9. Subpart B is revised to read as follows:
Subpart B--Credit Extensions, Related Services and Designated Territories
§ 614.4070 -- Credit extensions, related services, and designated territories--Farm Credit Banks, agricultural credit banks, Federal land bank associations, Federal land credit associations, production credit associations, and agricultural credit associations.
(a) Each association or Farm Credit bank operating under title I or II of the Act must furnish sound, adequate, and constructive credit and related services pursuant to section 1.1(a) of the Act to creditworthy and eligible borrowers who reside in or conduct operations in its designated territory.
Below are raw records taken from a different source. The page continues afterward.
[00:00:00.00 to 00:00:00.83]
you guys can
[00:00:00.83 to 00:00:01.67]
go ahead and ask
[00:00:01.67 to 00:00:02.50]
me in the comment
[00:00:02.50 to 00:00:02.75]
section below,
(b) Eligible customers may seek financing and related services from any association or Farm Credit bank operating under title I or II of the Act, and the Farm Credit bank or association may exercise its powers under subpart A of this part and part 618 of this chapter to make loans, participate in loans, and provide related services to any eligible borrower.
(c) Each association or Farm Credit bank that conducts a material amount of business beyond its designated territory must adopt a board policy and business plan that address such activities.
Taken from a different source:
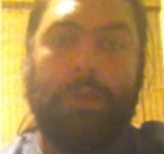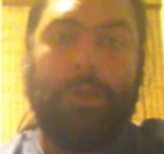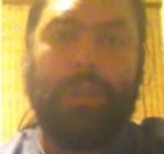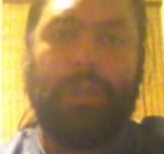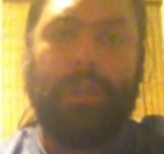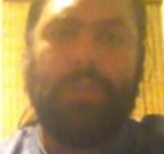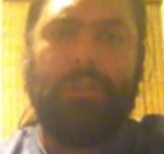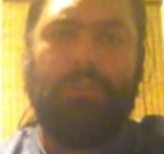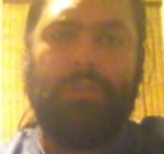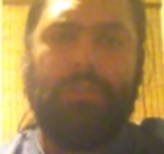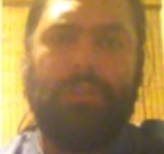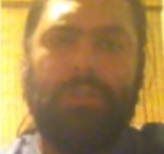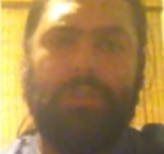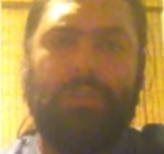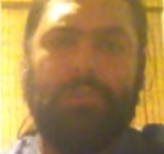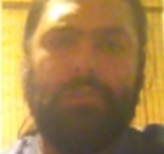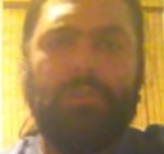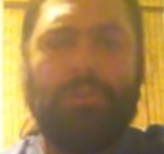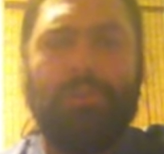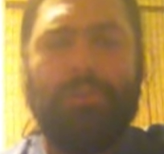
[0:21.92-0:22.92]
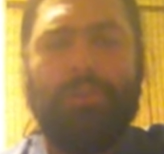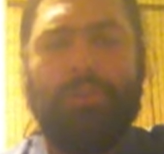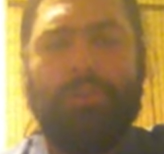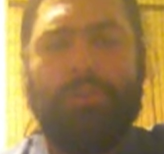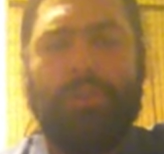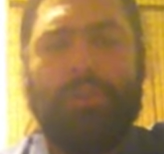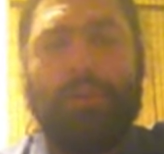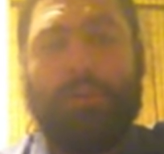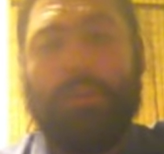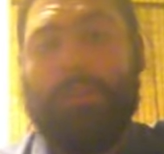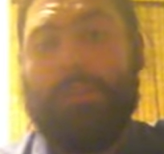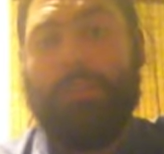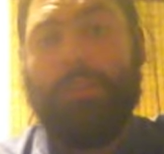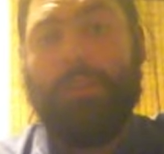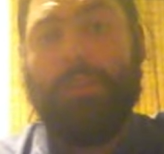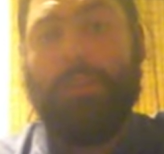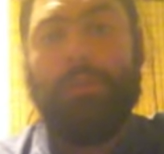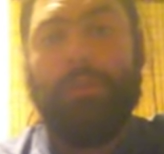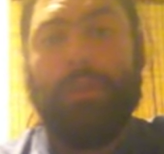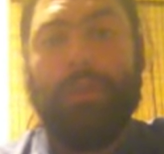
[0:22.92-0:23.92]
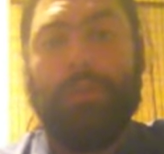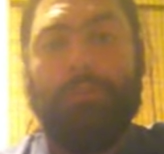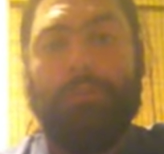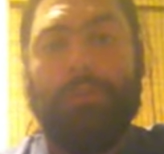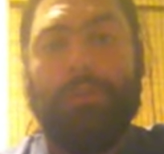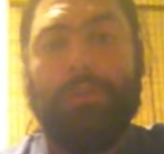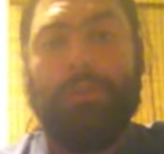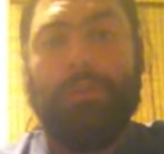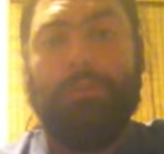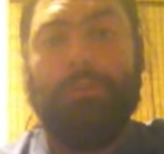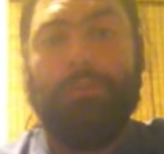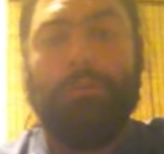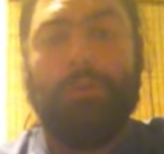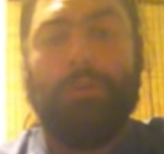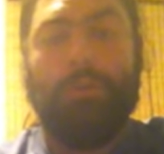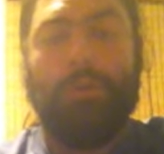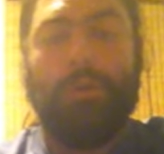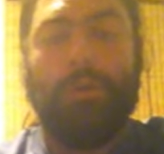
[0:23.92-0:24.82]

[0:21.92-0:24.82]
guess I just wanted to talk. I just like making videos.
Subpart O--Special Lending Programs
§ 614.4525 -- [Amended]
10. Section 614.4525 is amended by removing paragraphs (c) and (d); and by removing the second sentence in paragraph (b).
PART 618--GENERAL PROVISIONS
11. The authority citation for part 618 continues to read as follows:
Authority: Secs. 1.5, 1.11, 1.12, 2.2, 2.4, 2.5, 2.12, 3.1, 3.7, 4.12, 4.13A, 4.25, 4.29, 5.9, 5.10, 5.17 of the Farm Credit Act (12 U.S.C. 2013, 2019, 2020, 2073, 2075, 2076, 2093, 2122, 2128, 2183, 2200, 2211, 2218, 2243, 2244, 2252).
Subpart A--Related Services
§ 618.8030 -- [Removed]
12. Section 618.8030 is removed.
Date: November 4, 1998.
Secretary, Farm Credit Administration Board.